Retype the data that follows exactly. No pictures belong in the copy.

Start of Data provided

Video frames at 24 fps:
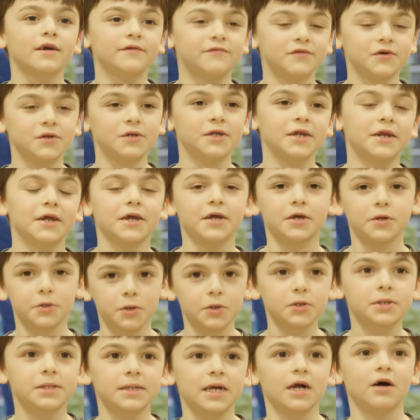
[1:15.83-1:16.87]
If you did it
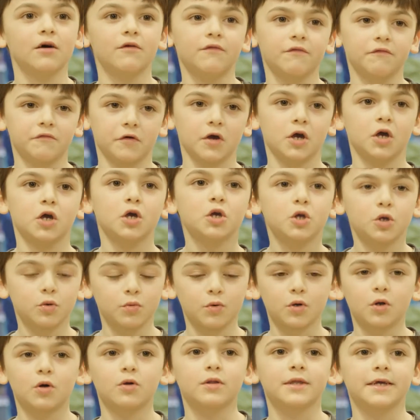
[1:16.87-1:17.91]
yourself, you
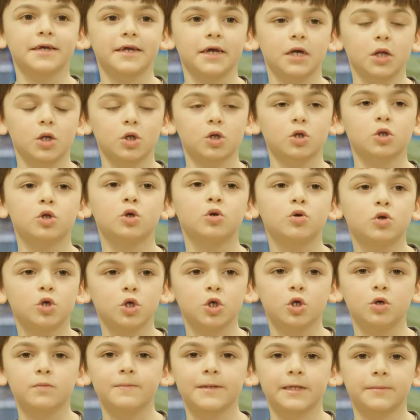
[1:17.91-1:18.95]
would only get 2
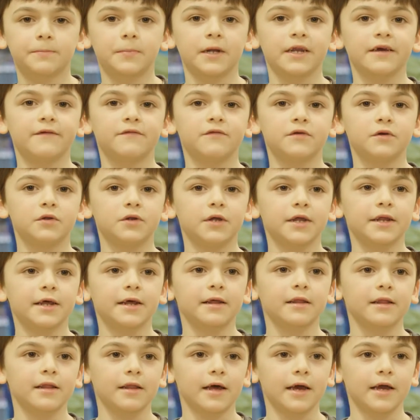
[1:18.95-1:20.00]
cubes. But if you did
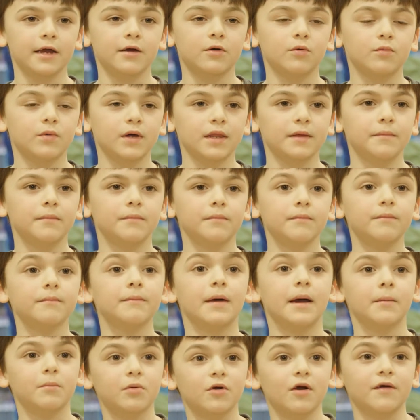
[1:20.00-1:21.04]
it like with a
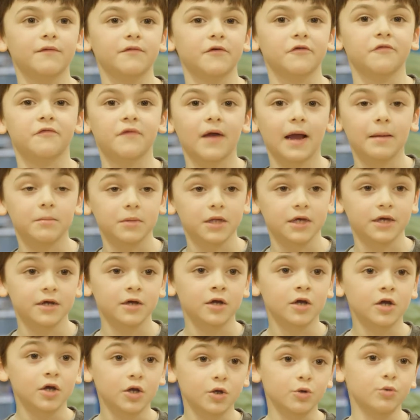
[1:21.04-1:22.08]
member of your family,
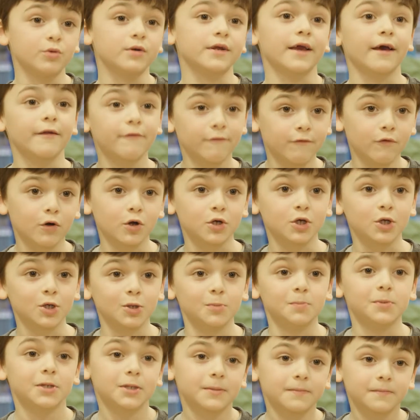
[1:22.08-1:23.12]
you would get 4
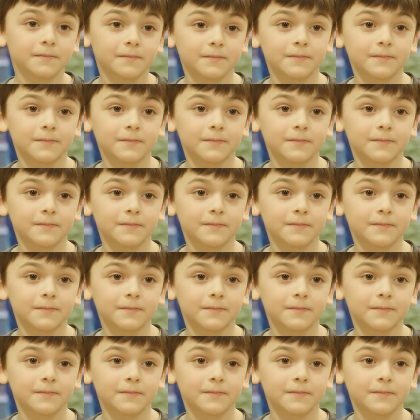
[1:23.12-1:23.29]
cubes.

End of Data provided

[Exercise solution]
Video frames at 24 fps:
[1:15.83-1:16.87]
If you did it
[1:16.87-1:17.91]
yourself, you
[1:17.91-1:18.95]
would only get 2
[1:18.95-1:20.00]
cubes. But if you did
[1:20.00-1:21.04]
it like with a
[1:21.04-1:22.08]
member of your family,
[1:22.08-1:23.12]
you would get 4
[1:23.12-1:23.29]
cubes.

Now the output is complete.